Because the tang and swoop of cream cheese against the complex bitter-but-still-plenty-sweet chocolate is, how shall we say, every great adjective under the sun? And, because the cake's just one humble layer, and the frosting admirably contained on the top, it's nothing we feel the need to reserve for birthdays and holidays.
Indeed, as my teenager noted last Friday, while inhaling a fresh slab and pounding milk shots, "This makes a great Everyday Cake." I agreed, wholeheartedly. I also thought this was a complete thought. But, he continued: "As in, you should really make one every day." And while I (sadly) lack the 15-year-old male metabolism to endorse that second sentiment? I kind of don't disagree. I mean, tidied tins are nothing compared to the feat of another high school day, complete.
Here's to a week of ordinary victories and small celebrations, my friends.
Chocolate Guinness Cake + Foppish Cream Cheese Frosting
adapted from Nigella Lawson, New York Times
As written, Nigella's cake is practically perfect, and I've made it to spec often. Over time I've tweaked the above and below to suit my tastes, namely: added salt and a whiff of coffee to the cake base, both of which amplify the chocolate.
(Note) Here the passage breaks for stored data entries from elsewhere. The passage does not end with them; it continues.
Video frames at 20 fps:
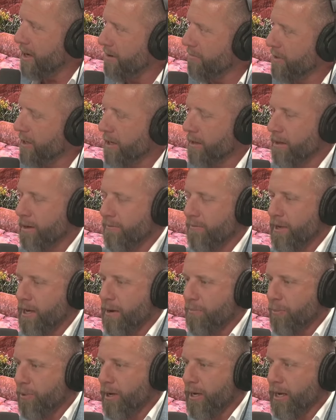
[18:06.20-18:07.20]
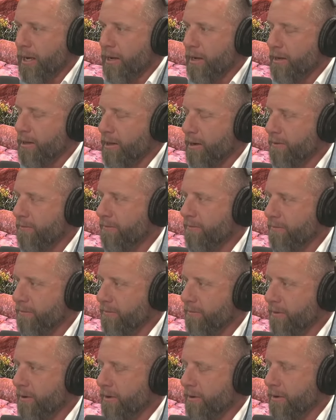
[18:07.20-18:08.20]
me. I love the upbringing. I love,
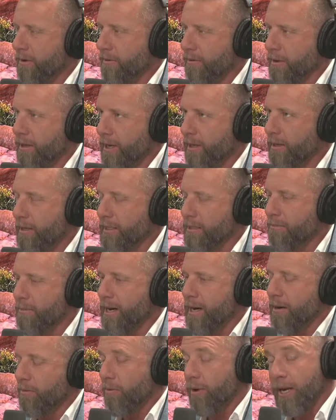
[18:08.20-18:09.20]
a lot of things about it.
And I've adjusted the frosting to give it just a bit more body and volume. The original is extremely soft, which I like, but can veer toward borderline drippy, which I don't. We've swapped in some butter for cream, and upped the powdered sugar ever so slightly. Consider the frosting a template, and tweak butter and sugar to suit your tastes.
In terms of technique, note that if you begin with a large saucepan, you can stir the entire cake in the pan, making this a one-bowl wonder. (The original uses a second for the wet ingredients. I never do. You'll see my lazy work-arounds in the notes. They are totally not legit. I use them every time.)
1 cup Guinness stout (1-12 oz. bottle will leave you with a spill extra)
10 Tbs. (1 stick + 2 Tbs.) salted butter
1 tsp. kosher salt
2 tsp. instant espresso
3/4 cup unsweetened cocoa
2 cups granulated sugar
3/4 cup sour cream
2 large eggs
1 Tbs. vanilla extract
2 cups unbleached, all-purpose flour
2 1/2 tsp. baking soda
8 oz. full-fat cream cheese
6 Tbs. salted butter (balance of cube used for cake)
2-2 1/2 cups powdered sugar, to taste
1 tsp. kosher salt
1-2 Tbs. cream or buttermilk, as needed (optional)
Preheat oven to 350°. Line the bottom of a 9" cake pan (or springform pan) with parchment. Butter or oil sides and inside edges of pan well.
In a large saucepan, over medium, heat stout and butter, until butter melts and stout burbles. Add salt and espresso, off the heat, and stir well to dissolve. Add sugar and cocoa, and stir again to dissolve. Let cool 5 minutes. Add sour cream, vanilla and eggs, beat eggs well with a fork in a little vortex across the top, then beat into the whole, to thoroughly combine. Add flour and baking soda, again stir the two together lightly across the top, then whisk into the chocolate sludge to combine.
Pour batter into prepared cake pan. Bake 45-60 minutes, until a knife inserted in the center delivers a damp, contained crumb. I always bake this in a standard 9" cake pan, and find it takes 50 minutes in my oven. Let cake cool 10 minutes, then run a knife around the edge. Place a cooling rack atop the cake pan, then flip, inverting the cake onto the rack. Let cool at least one hour, or until no warmth remains.
To make the frosting:
Beat cream cheese and butter together until combined and slapping the sides, around 1 minute. Scrape sides, add salt, and 1 cup powdered sugar. Beginning on low, beat together, increasing speed to medium, 2 minutes. Scrape sides, add remaining 1 cup powdered sugar, and beat again, 2-3 minutes. At this juncture, taste, and test for body. You can add more powdered sugar for more volume, or a splash of liquid for less. Or both. Your call. Each path is a good one.
When cake is entirely cool, plop frosting on top, spread haphazardly across the top, and dig in. Cold milk highly recommended.
Cake keeps beautifully for 3 days. Probably longer. We just can't say.